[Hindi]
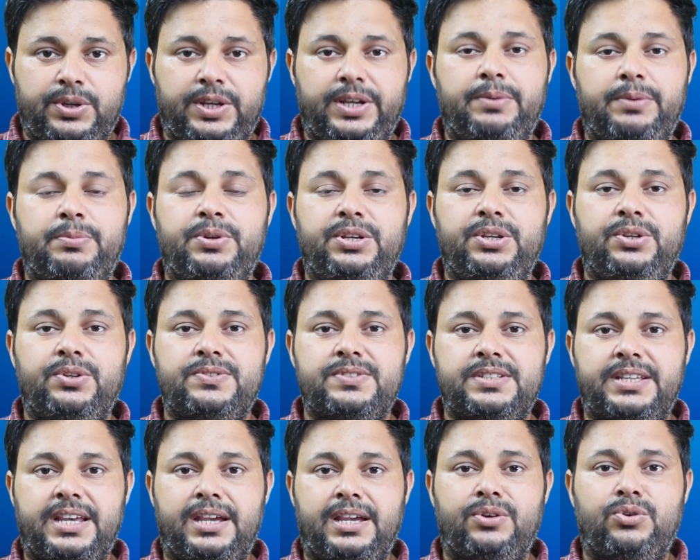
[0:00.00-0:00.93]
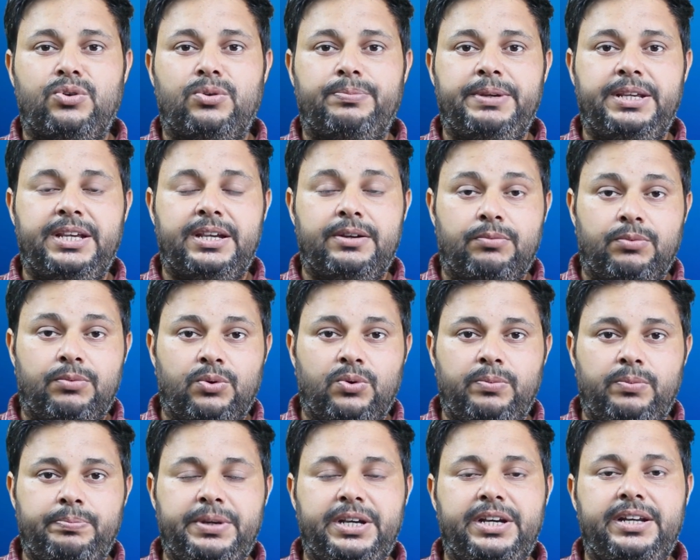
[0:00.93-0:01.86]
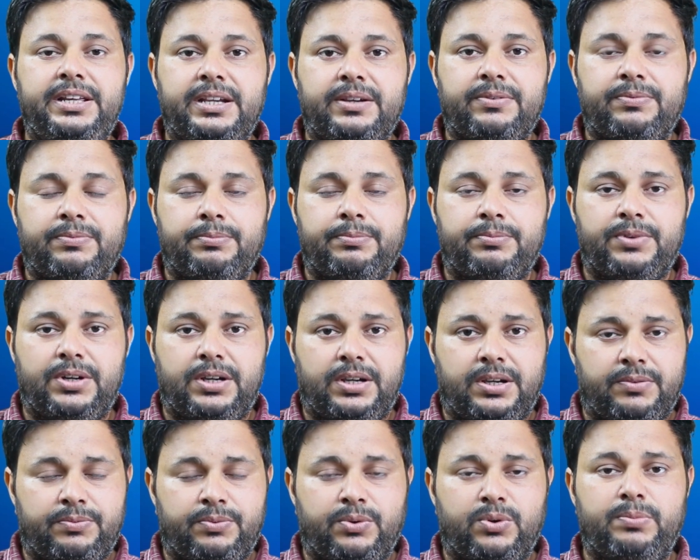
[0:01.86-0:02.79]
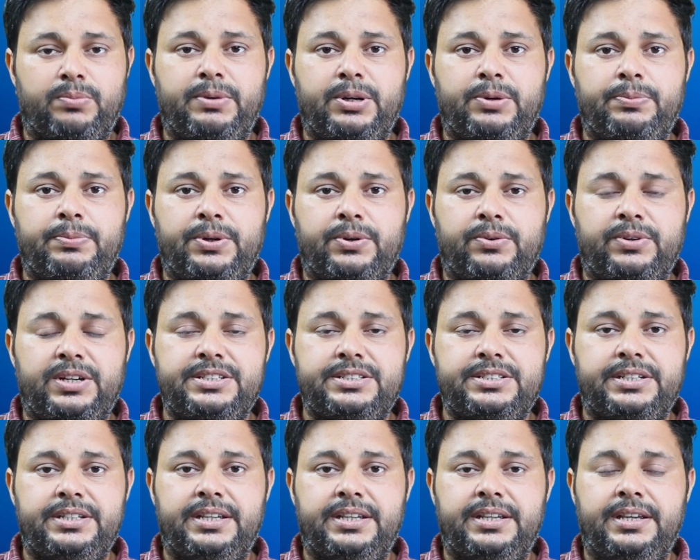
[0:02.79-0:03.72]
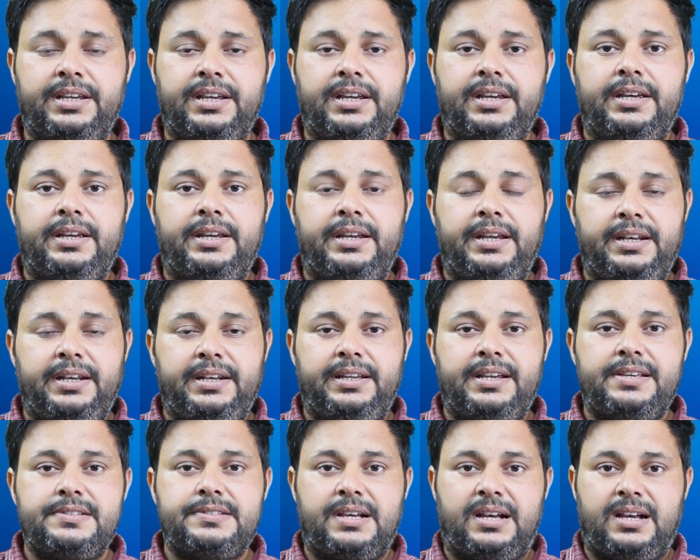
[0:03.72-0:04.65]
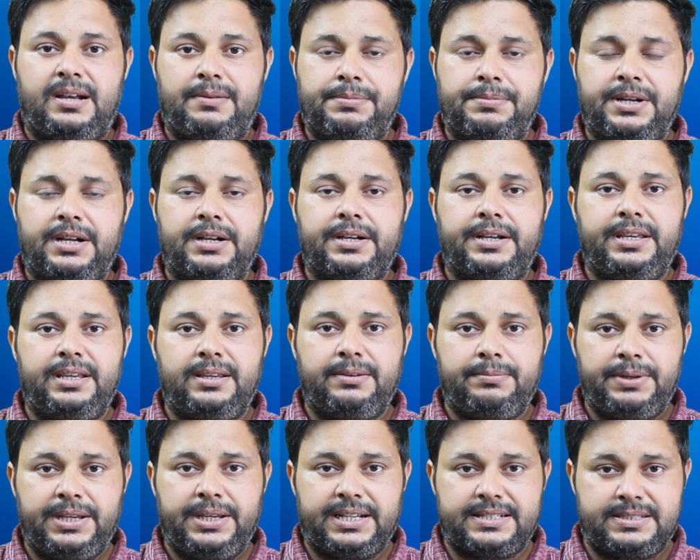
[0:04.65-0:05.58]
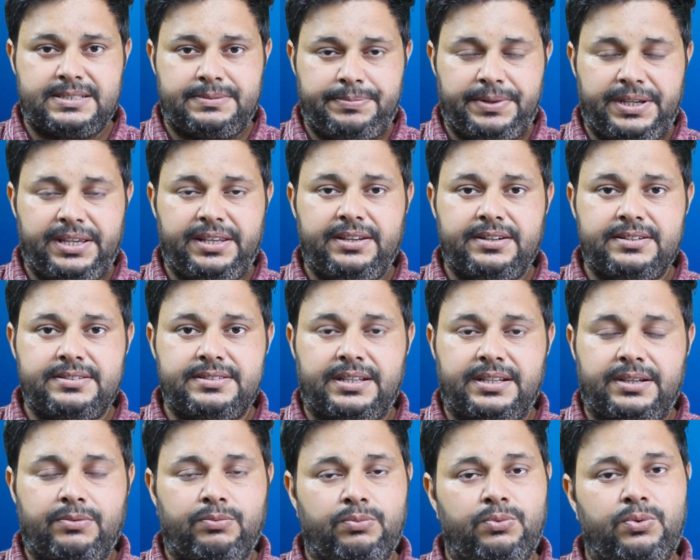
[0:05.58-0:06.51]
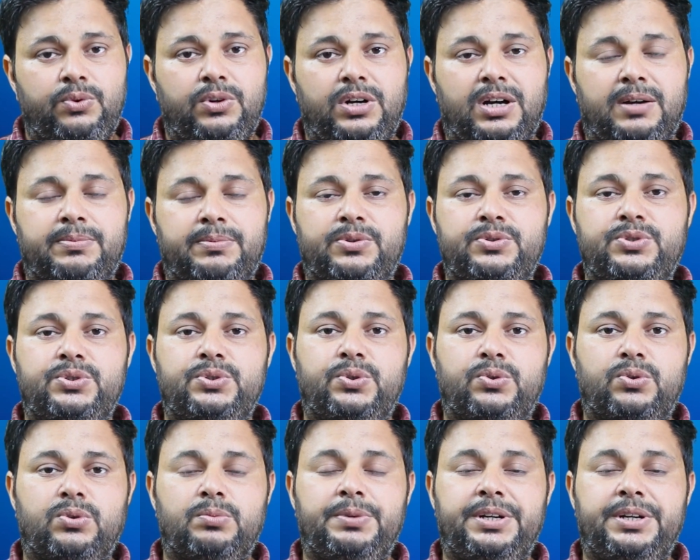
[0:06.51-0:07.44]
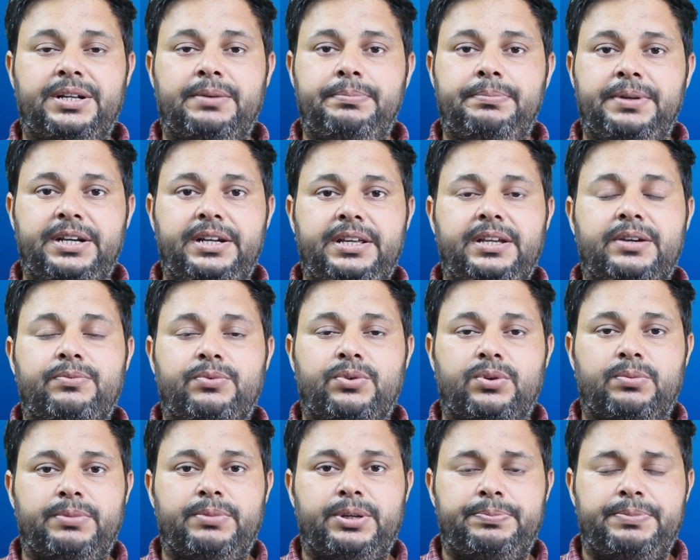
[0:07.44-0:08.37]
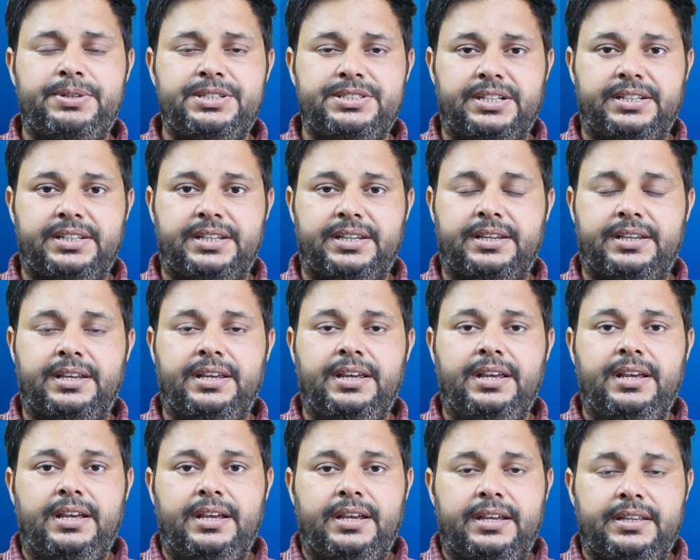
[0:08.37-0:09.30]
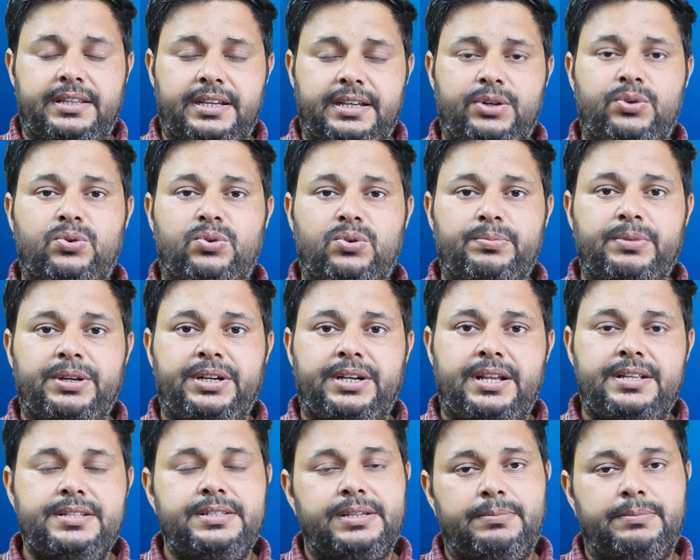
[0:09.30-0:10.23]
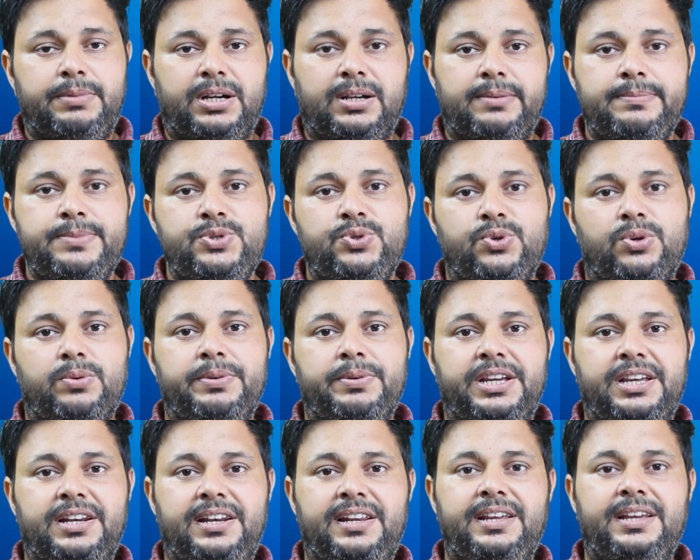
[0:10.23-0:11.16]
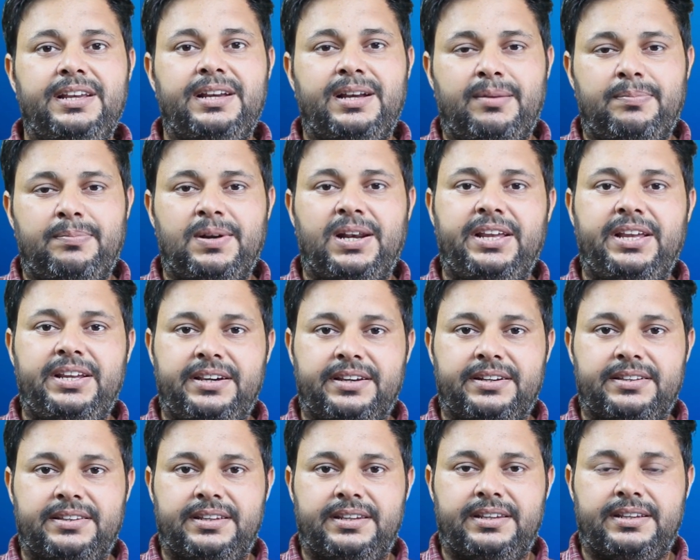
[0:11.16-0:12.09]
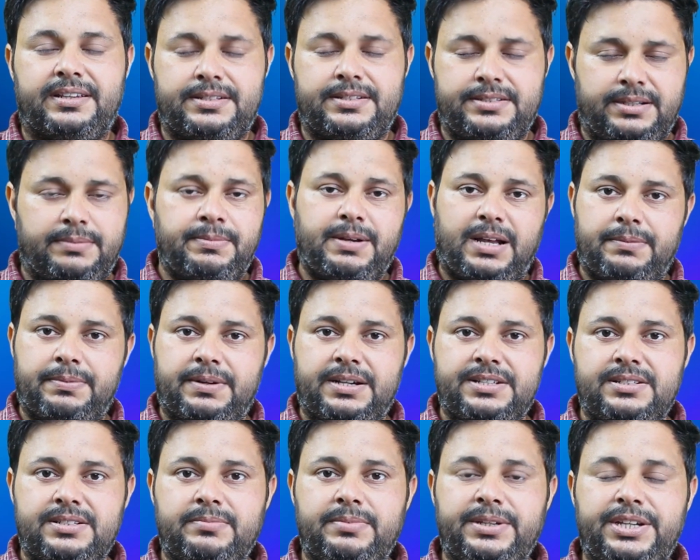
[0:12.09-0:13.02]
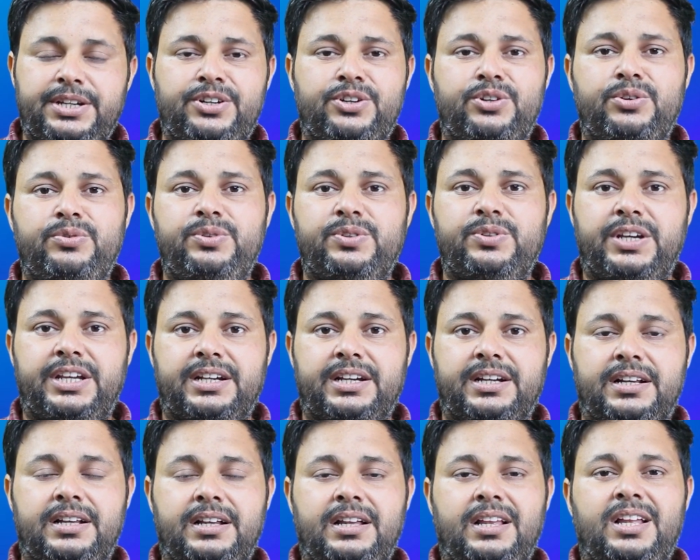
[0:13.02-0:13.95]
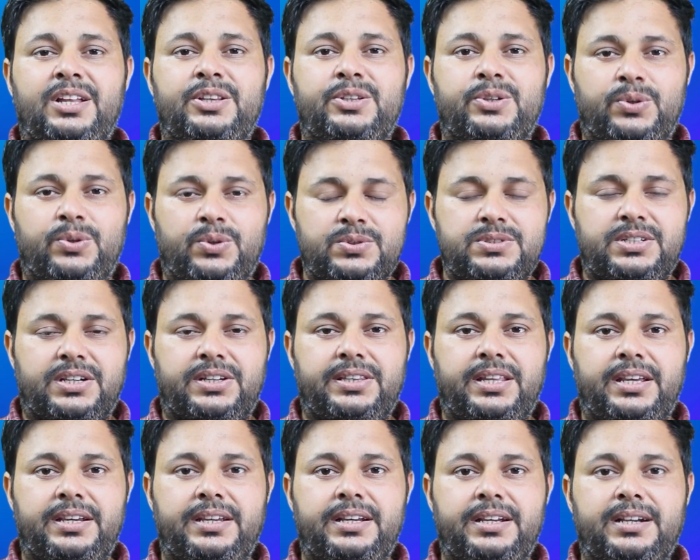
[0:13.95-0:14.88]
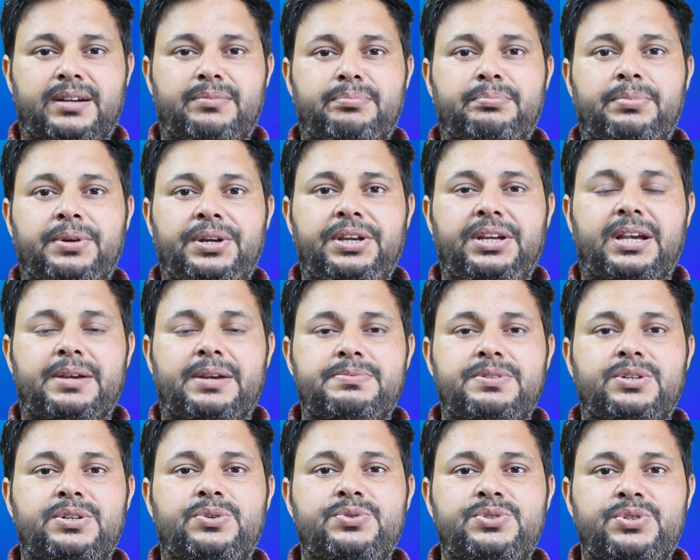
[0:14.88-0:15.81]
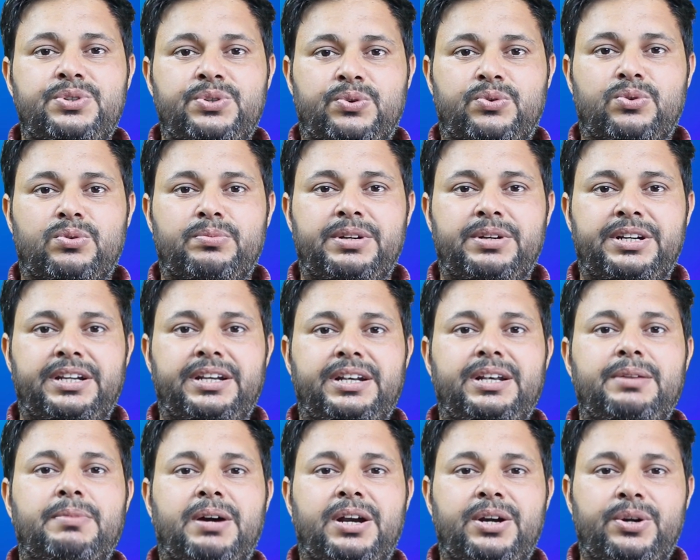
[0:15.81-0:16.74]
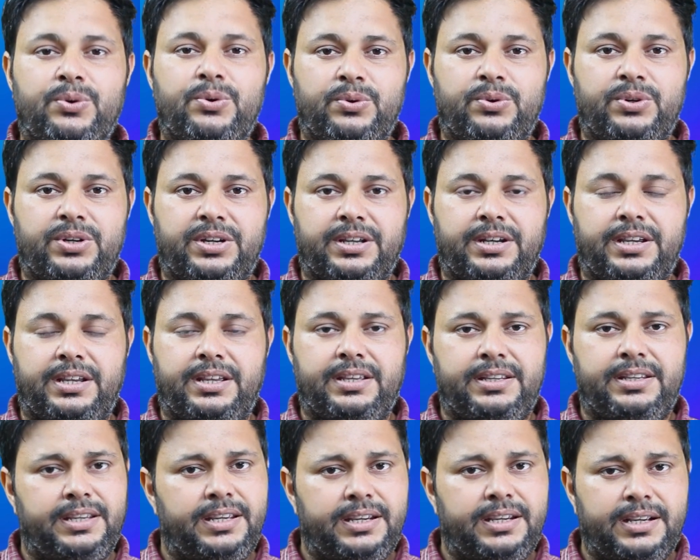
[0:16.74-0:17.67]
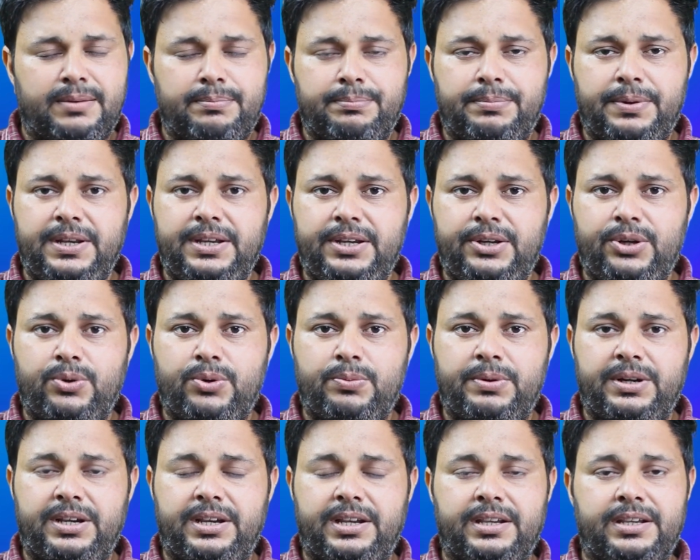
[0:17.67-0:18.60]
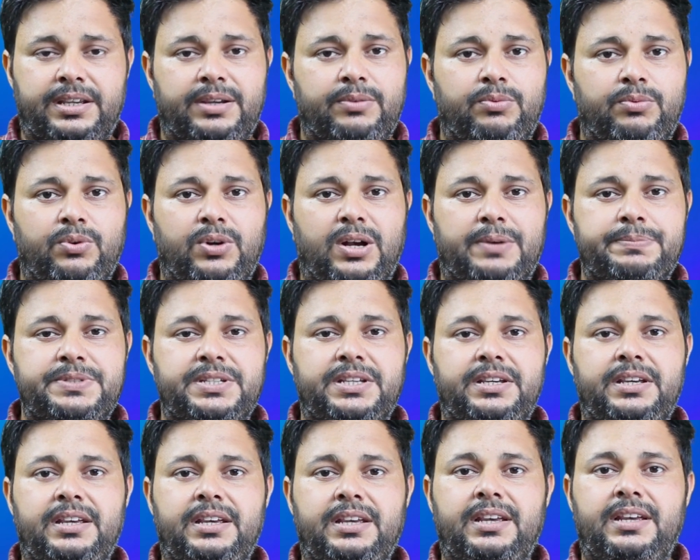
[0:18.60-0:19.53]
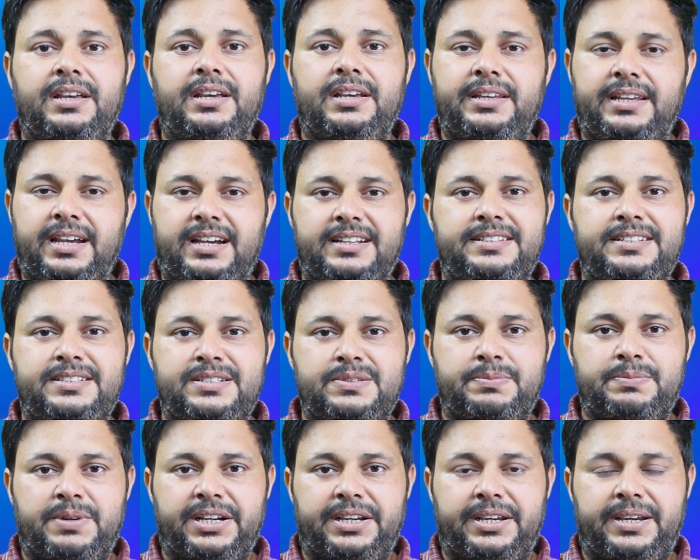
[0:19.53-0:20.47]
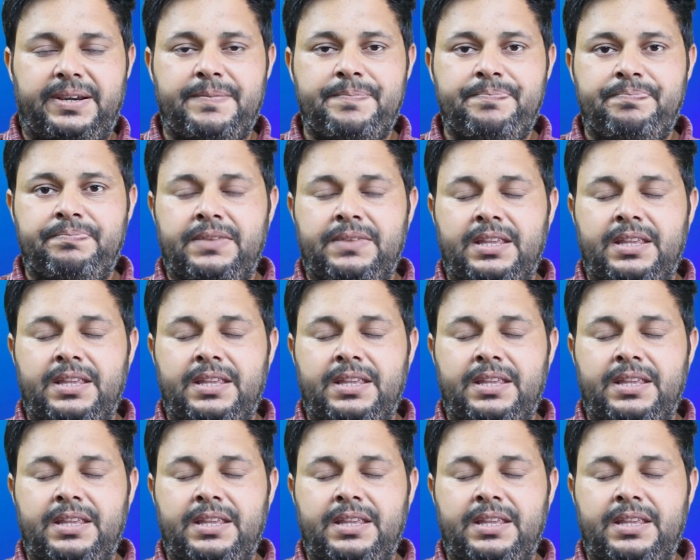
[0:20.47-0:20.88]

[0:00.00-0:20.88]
पूरी की पूरी जो स्कैन कॉपी है वो पीडीएफ फॉर्मेट में होनी चाहिए इनकेस आपका कहीं पे एक्सपीरियंस है वो आपको जो डॉक्यूमेंट है पीडीएफ फॉर्मेट में चाहिए ये डॉक्यूमेंट हैं जब हम जॉब के लिए अप्लाई करते हैं जब आपका जब इंटरव्यू आएगा तो हो सकता है कि कंपनी आपसे कुछ डॉक्यूमेंट की डिमांड और करे ये कंपनी के ऊपर है कि वो आपसे क्या चीज़ मांगे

------------------------------

* **Work instructions**
Reproduce the entries above without change, omitting all pictures.

* **Answer below**
[Hindi]
[0:00.00-0:00.93]
[0:00.93-0:01.86]
[0:01.86-0:02.79]
[0:02.79-0:03.72]
[0:03.72-0:04.65]
[0:04.65-0:05.58]
[0:05.58-0:06.51]
[0:06.51-0:07.44]
[0:07.44-0:08.37]
[0:08.37-0:09.30]
[0:09.30-0:10.23]
[0:10.23-0:11.16]
[0:11.16-0:12.09]
[0:12.09-0:13.02]
[0:13.02-0:13.95]
[0:13.95-0:14.88]
[0:14.88-0:15.81]
[0:15.81-0:16.74]
[0:16.74-0:17.67]
[0:17.67-0:18.60]
[0:18.60-0:19.53]
[0:19.53-0:20.47]
[0:20.47-0:20.88]

[0:00.00-0:20.88]
पूरी की पूरी जो स्कैन कॉपी है वो पीडीएफ फॉर्मेट में होनी चाहिए इनकेस आपका कहीं पे एक्सपीरियंस है वो आपको जो डॉक्यूमेंट है पीडीएफ फॉर्मेट में चाहिए ये डॉक्यूमेंट हैं जब हम जॉब के लिए अप्लाई करते हैं जब आपका जब इंटरव्यू आएगा तो हो सकता है कि कंपनी आपसे कुछ डॉक्यूमेंट की डिमांड और करे ये कंपनी के ऊपर है कि वो आपसे क्या चीज़ मांगे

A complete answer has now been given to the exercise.